Versicherungen-News 16.07.2010
Faires Spiel
Haftpflicht zahlt nicht bei Verletzung beim Fußball-Zweikampf
Wenn Freizeitkicker aneinandergeraten, geht das nicht immer glimpflich aus. Der Bundesgerichtshof musste sich mit einem Fall befassen, bei dem einem Spieler vom Gegner das Schien- und Wadenbein gebrochen worden war. Die Haftpflichtversicherung zahlt hierbei nicht.

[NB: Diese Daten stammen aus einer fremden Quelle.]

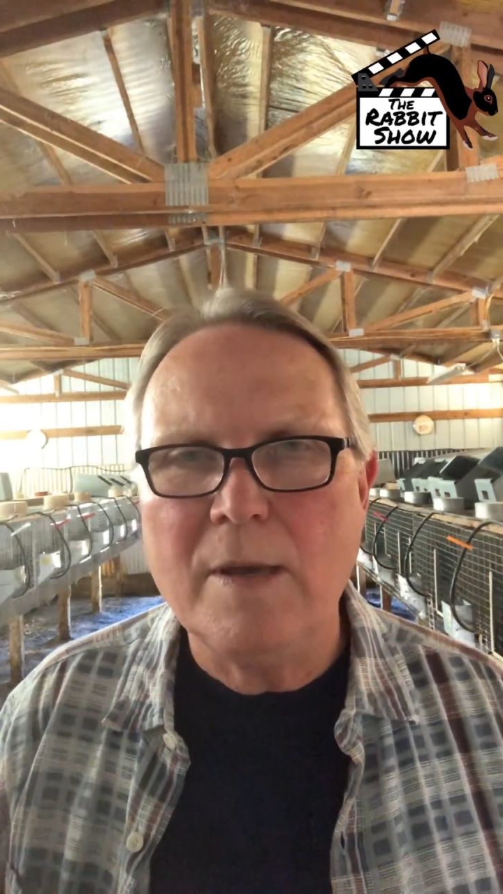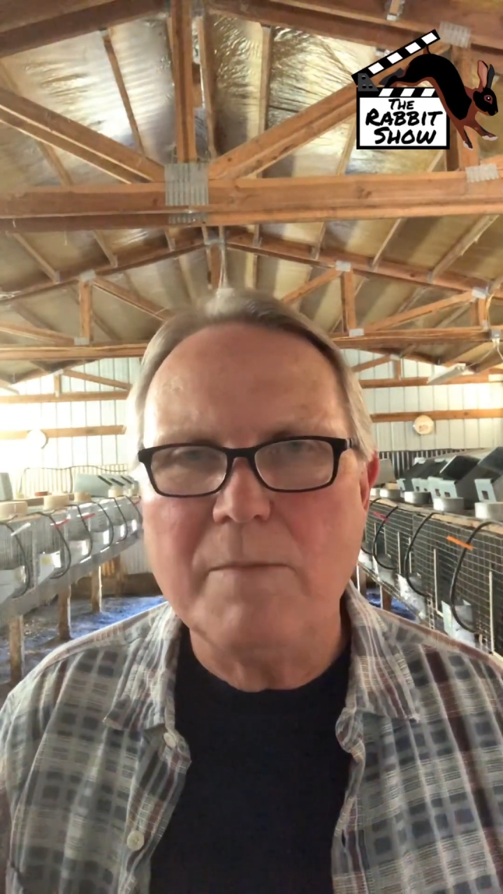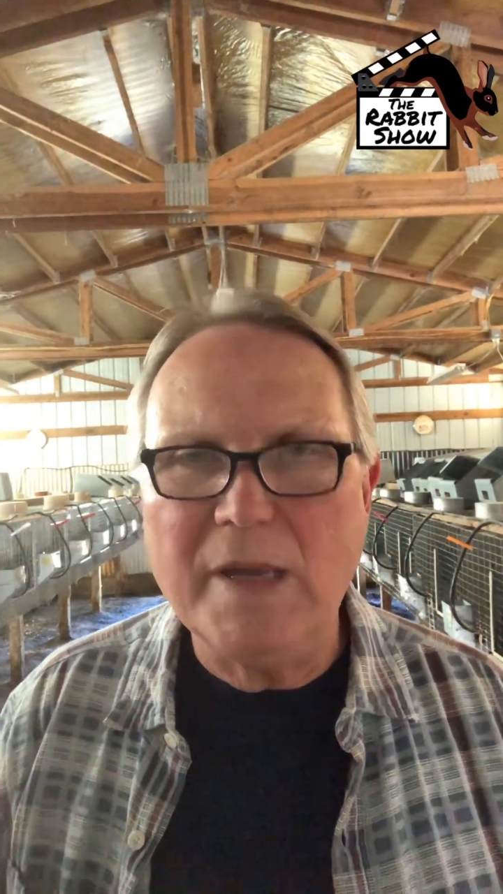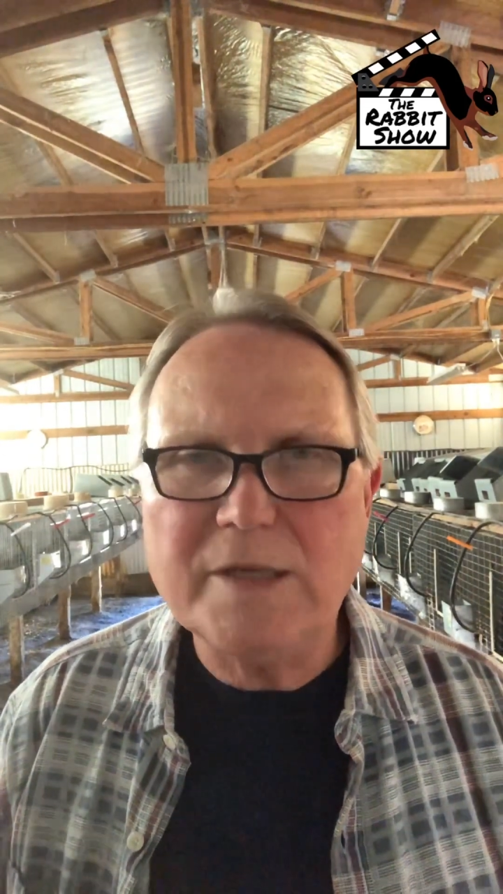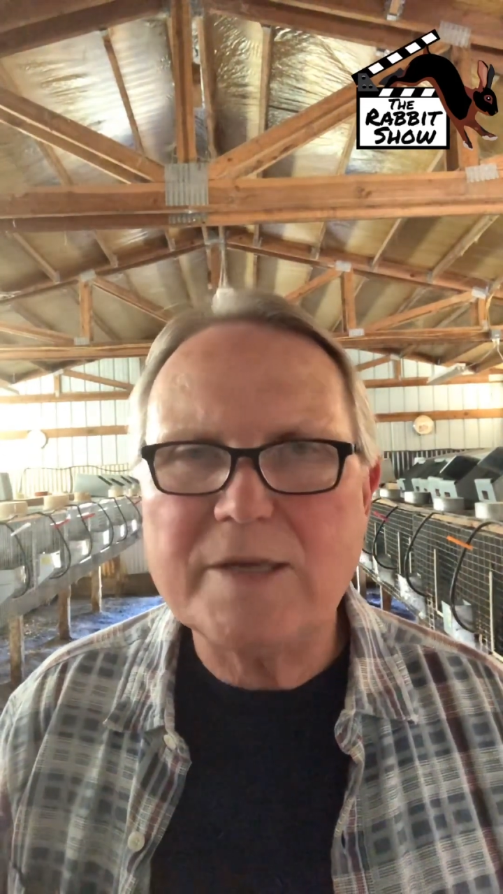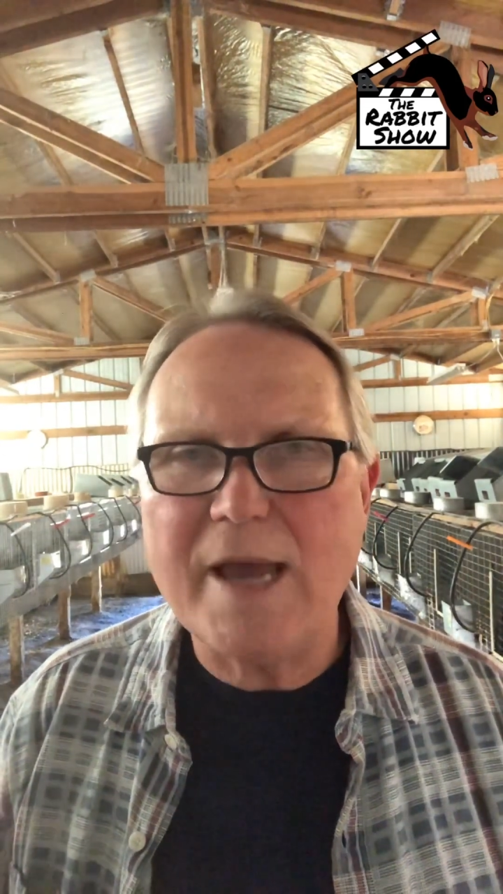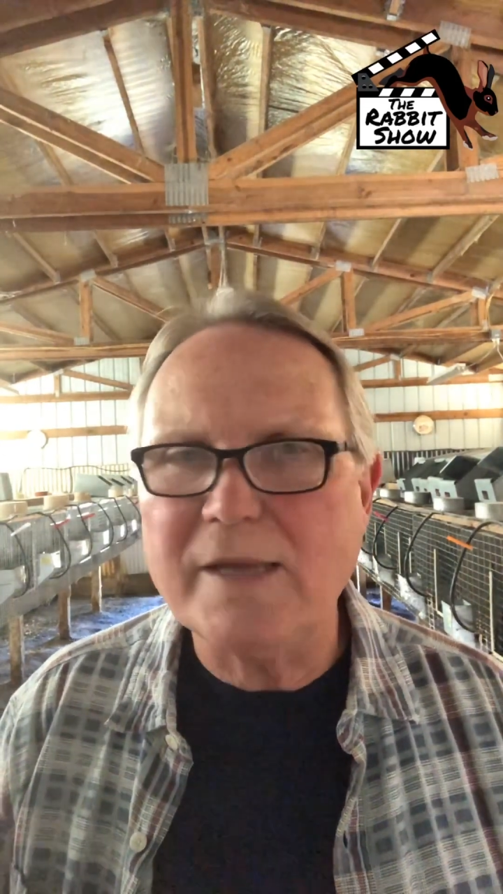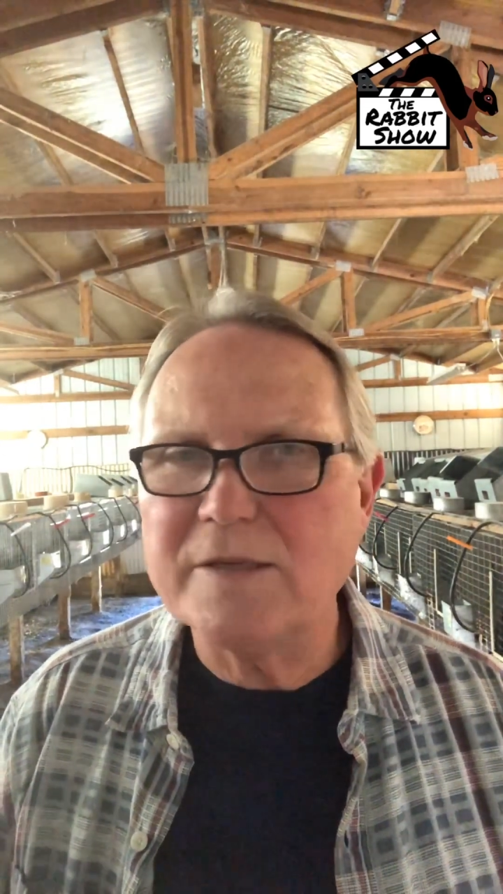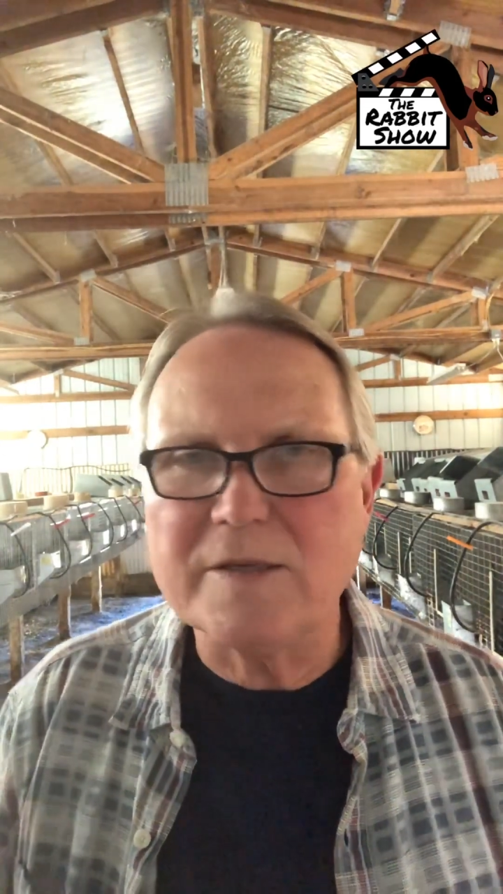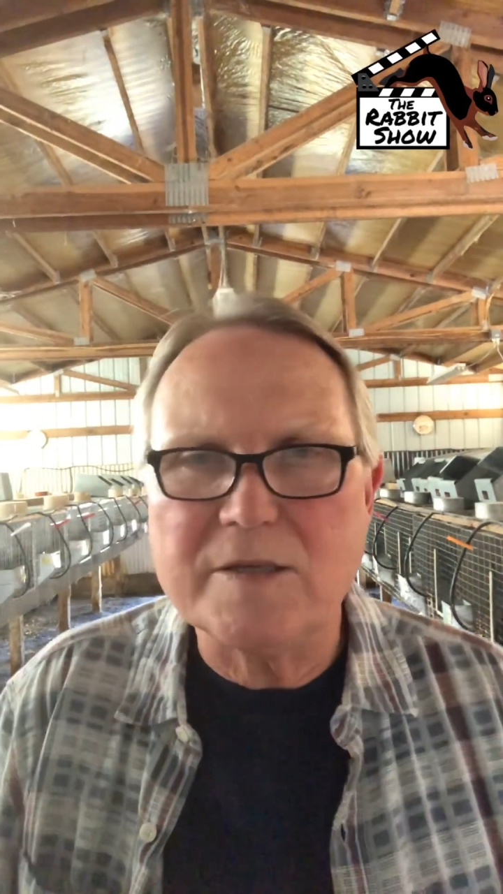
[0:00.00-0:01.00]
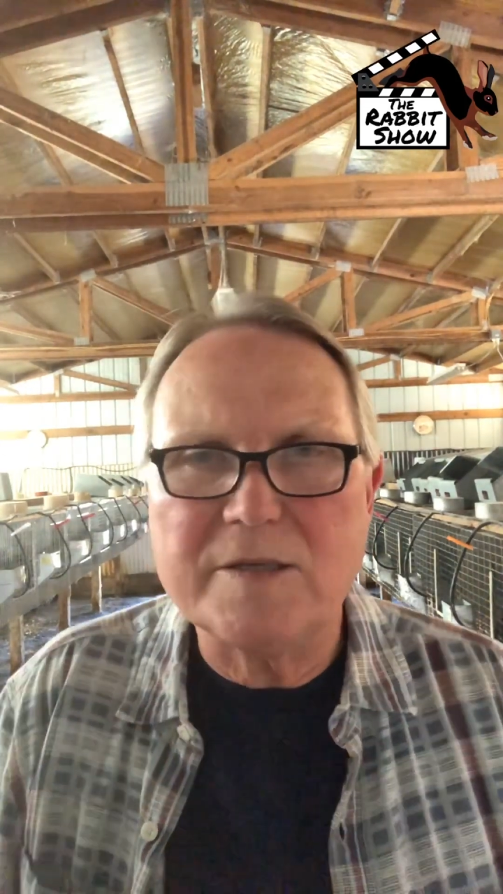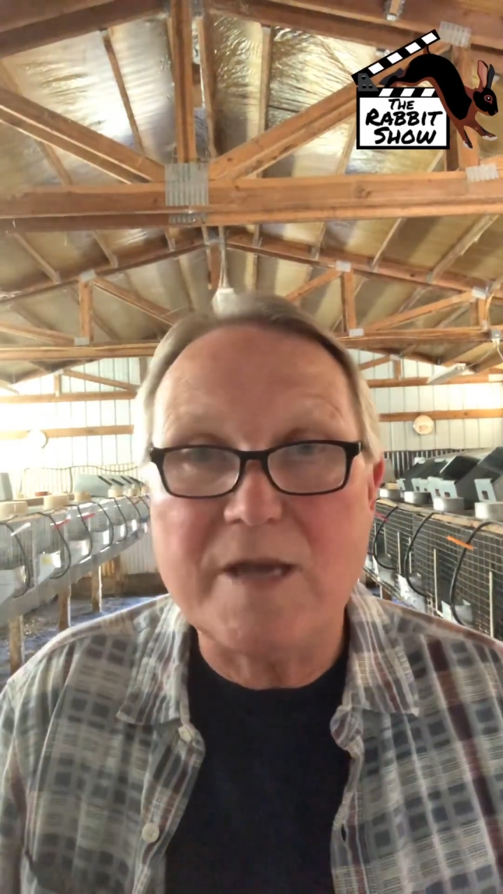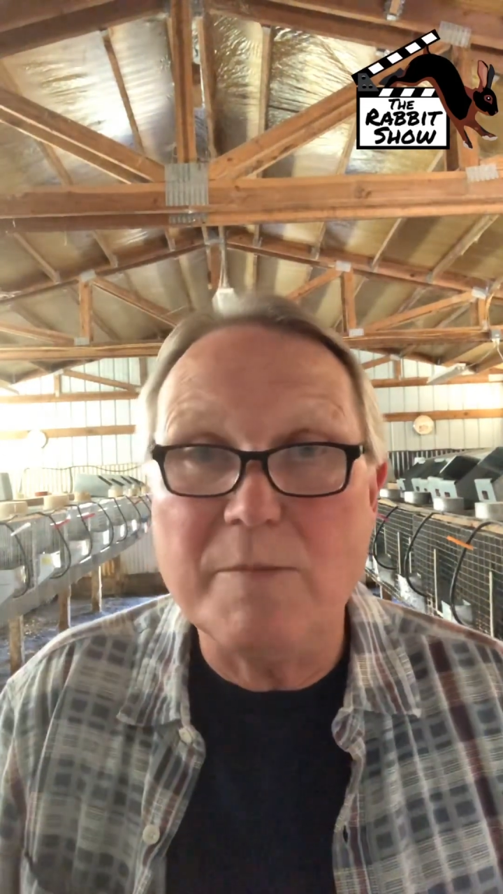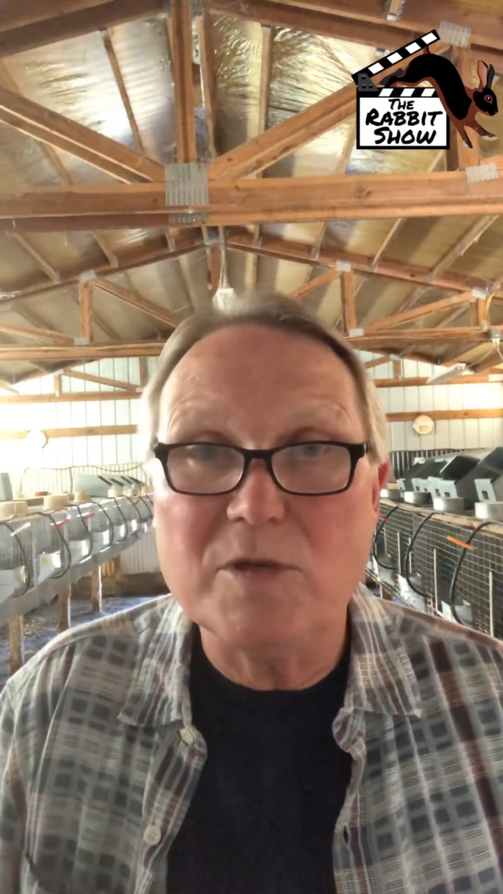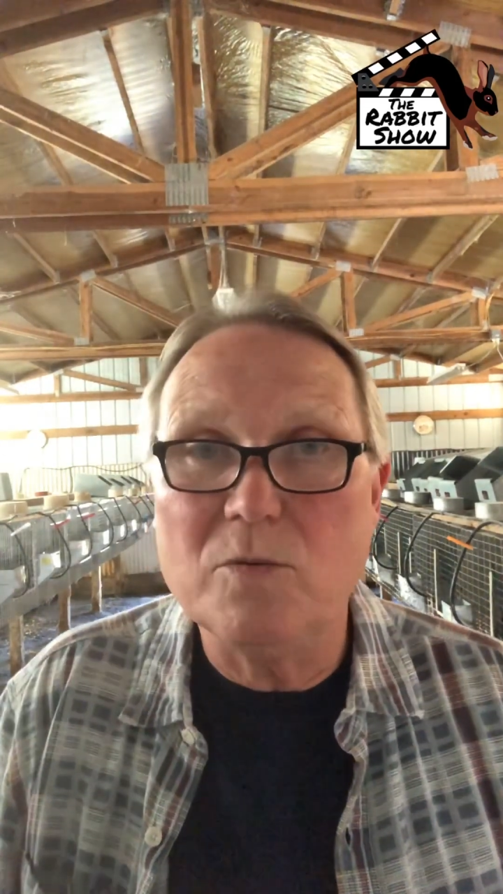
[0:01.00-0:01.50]
mini Satins is the
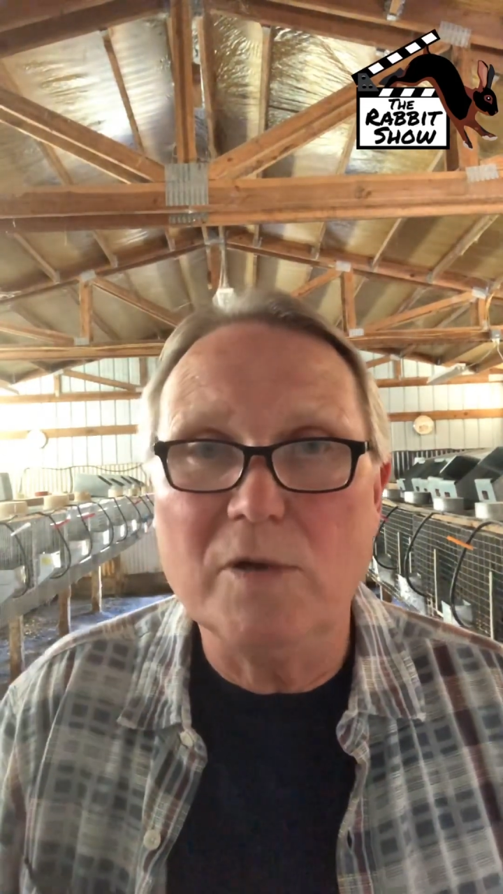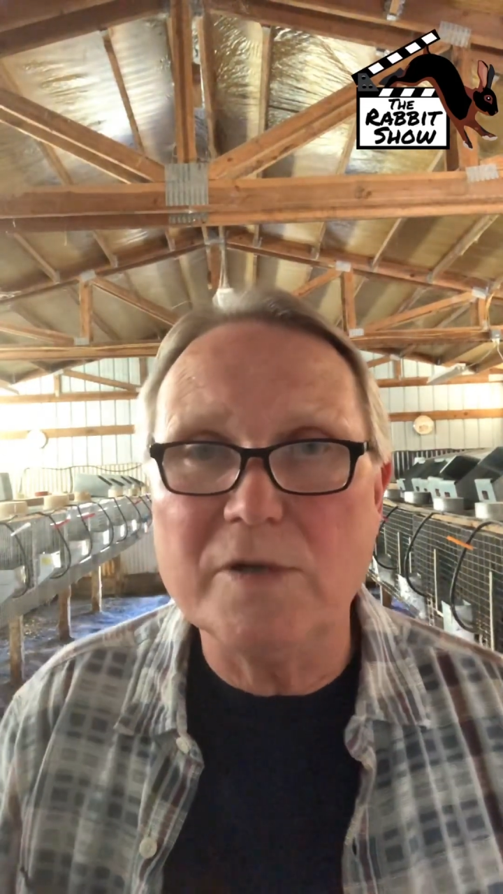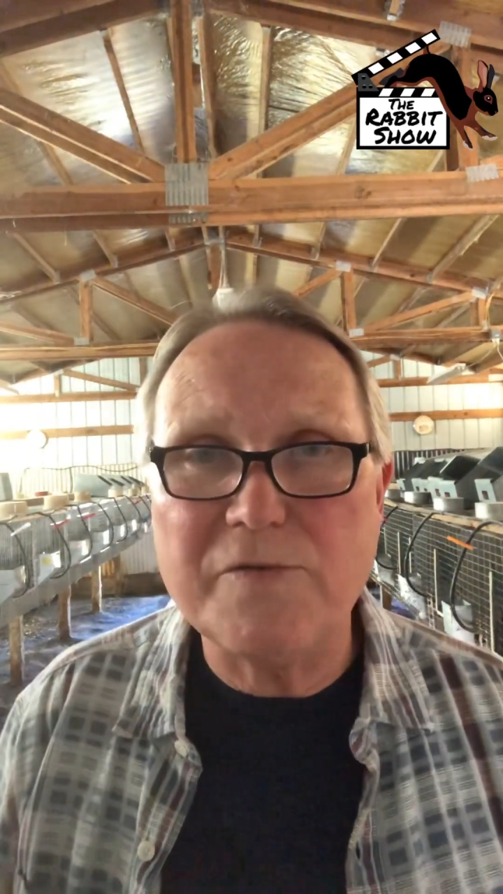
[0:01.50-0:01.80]
same as it was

Karlsruhe (ddp.djn/red) - Die Bundesrichter kamen dabei zu dem Ergebnis, dass ein Foul für sich noch keine Haftungsverpflichtung auslösen kann, die von der Versicherung zu tragen wäre. Denn der verletzende Spieler darf bei einer Sportveranstaltung darauf vertrauen, nicht für Schäden in Anspruch genommen zu werden, die er ohne nennenswerte Regelverletzung verursacht. Das bedeutet, dass der verletzte Spieler schon eine eindeutige Regelverletzung des gegnerischen Spielers nachweisen muss.
In diesem Fall sagte der Schiedsrichter jedoch aus, dass beide Spieler fair in den Zweikampf gegangen waren und kein Foul vorgelegen hatte. Damit konnten keine Haftungsansprüche begründet werden, die von der Haftpflichtversicherung hätten übernommen werden müssen.